Iruplinalkib (Trade name: 启欣可®; Code name: WX-0593), a highly selective oral anaplastic lymphoma kinase (ALK) and c-ros oncogene 1 (ROS1) tyrosine kinase inhibitor (TKI), is being developed by Qilu Pharmaceutical Co., Ltd. for the treatment of ALK-positive (ALK+) or ROS1-positive (ROS1+) non-small cell lung cancer (NSCLC). In June 2023, iruplinalkib was approved in China for the treatment of patients with locally advanced or metastatic ALK+ NSCLC who have progressed after prior crizotinib therapy or are intolerant to crizotinib. This article summarizes the milestones in the development of iruplinalkib leading to this first approval for the treatment of patients with locally advanced or metastatic ALK+ NSCLC.

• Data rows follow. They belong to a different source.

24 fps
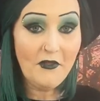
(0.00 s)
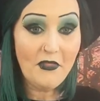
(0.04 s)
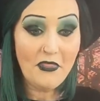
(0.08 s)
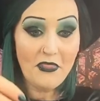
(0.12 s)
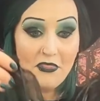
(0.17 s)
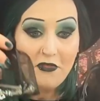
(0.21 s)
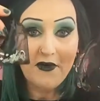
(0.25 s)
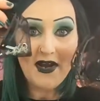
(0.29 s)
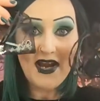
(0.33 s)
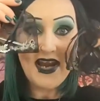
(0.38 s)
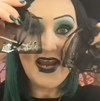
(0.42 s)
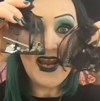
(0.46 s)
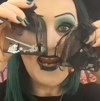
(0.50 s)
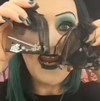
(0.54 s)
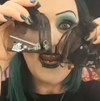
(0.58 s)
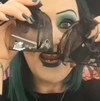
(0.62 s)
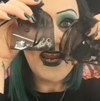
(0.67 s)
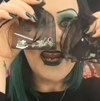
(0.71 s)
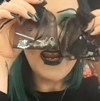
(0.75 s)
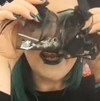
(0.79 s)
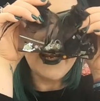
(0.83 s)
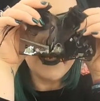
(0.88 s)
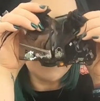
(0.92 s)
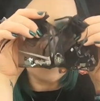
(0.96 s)
3
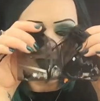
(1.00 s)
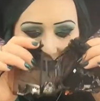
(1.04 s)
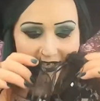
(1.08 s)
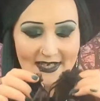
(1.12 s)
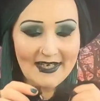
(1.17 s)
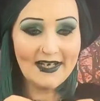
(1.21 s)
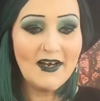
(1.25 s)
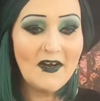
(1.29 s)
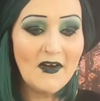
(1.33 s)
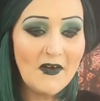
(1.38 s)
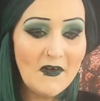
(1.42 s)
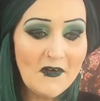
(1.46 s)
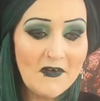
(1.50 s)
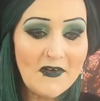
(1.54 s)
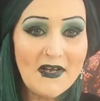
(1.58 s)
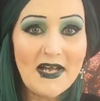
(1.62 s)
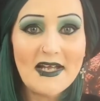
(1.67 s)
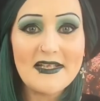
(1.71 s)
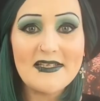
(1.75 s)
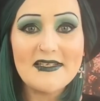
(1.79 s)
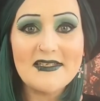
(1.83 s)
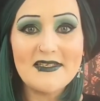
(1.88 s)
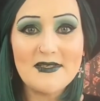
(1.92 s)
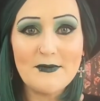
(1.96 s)

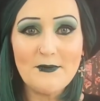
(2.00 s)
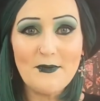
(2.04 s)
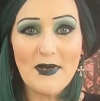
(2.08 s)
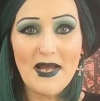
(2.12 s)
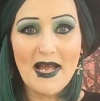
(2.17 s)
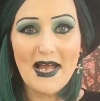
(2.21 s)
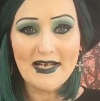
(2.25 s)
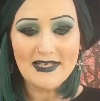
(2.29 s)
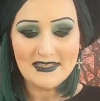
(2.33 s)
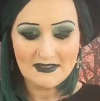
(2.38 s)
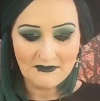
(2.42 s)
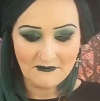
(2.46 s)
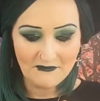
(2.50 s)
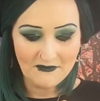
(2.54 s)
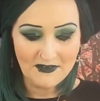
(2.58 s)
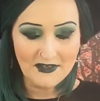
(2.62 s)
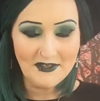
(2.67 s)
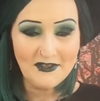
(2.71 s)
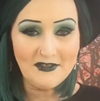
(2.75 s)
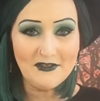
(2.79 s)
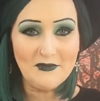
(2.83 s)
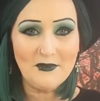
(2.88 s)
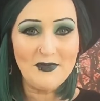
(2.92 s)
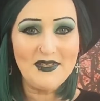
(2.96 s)
organza bags
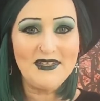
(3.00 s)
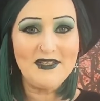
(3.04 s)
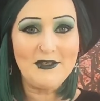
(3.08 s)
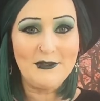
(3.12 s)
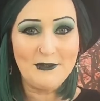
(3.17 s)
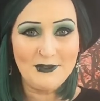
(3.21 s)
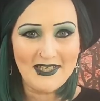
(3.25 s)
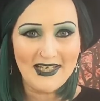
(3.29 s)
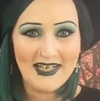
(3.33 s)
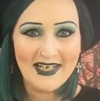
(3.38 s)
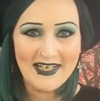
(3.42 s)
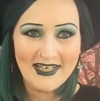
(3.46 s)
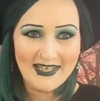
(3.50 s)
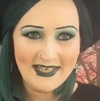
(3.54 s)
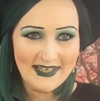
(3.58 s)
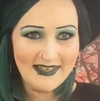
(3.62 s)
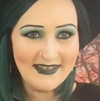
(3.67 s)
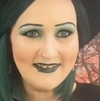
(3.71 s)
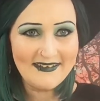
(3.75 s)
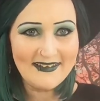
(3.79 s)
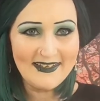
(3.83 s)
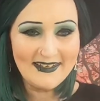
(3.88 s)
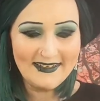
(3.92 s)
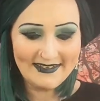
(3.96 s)
filled with
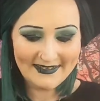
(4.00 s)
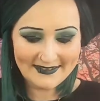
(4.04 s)
goodies.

Cantharidin (YCANTH™) is a proprietary drug-device combination product containing a formulation of cantharidin 0.7% topical solution (a vesicant naturally derived from blister beetles) delivered via a single-use applicator that has been developed by Verrica Pharmaceuticals Inc. for the treatment of molluscum contagiosum and is also being developed for the treatment of warts. In July 2023, YCANTH™ (cantharidin 0.7% topical solution) was approved for the topical treatment of molluscum contagiosum in adult and pediatric patients 2 years of age and older in the USA. This article summarizes the milestones in the development of cantharidin 0.7% topical solution leading to this first approval for the topical treatment of molluscum contagiosum in adult and pediatric patients 2 years of age and older.

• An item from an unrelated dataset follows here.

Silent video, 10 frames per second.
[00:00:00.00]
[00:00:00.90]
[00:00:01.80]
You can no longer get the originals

Momelotinib (OJJAARA) is an oral Janus kinase 1 and 2 (JAK1/JAK2) and activin A receptor, type I (ACVR1) inhibitor that has been developed for the treatment of myelofibrosis (MF). In September 2023, momelotinib was approved in the USA for the treatment of intermediate or high-risk MF, including primary MF or secondary MF [post-polycythemia vera (PV) and post-essential thrombocythemia (ET)], in adults with anemia. This article summarizes the milestones in the development of momelotinib leading to this first approval for MF.

Tafolecimab (SINTBILO®), a subcutaneously administered anti-proprotein convertase subtilisin/kexin type 9 enzyme (PCSK9) monoclonal antibody, is being developed by Innovent for the treatment of hypercholesterolemia and mixed hyperlipidemia. Tafolecimab was approved in August 2023 in China as an adjunct to diet, in combination with a statin or statin with other low-density lipoprotein cholesterol (LDL-C)-lowering therapies, for the treatment of adults with primary hyperlipidemia [including heterozygous familial hypercholesterolemia (HeFH) and non-familial hypercholesterolemia (non-FH)] and mixed dyslipidemia who have failed to achieve LDL-C goals despite moderate or higher doses of statins, to reduce LDL-C, total cholesterol (TC), and apolipoprotein B (ApoB) levels. This article summarizes the milestones in the development of tafolecimab leading to this first approval for the treatment of adults with primary hyperlipidemia and mixed dyslipidemia.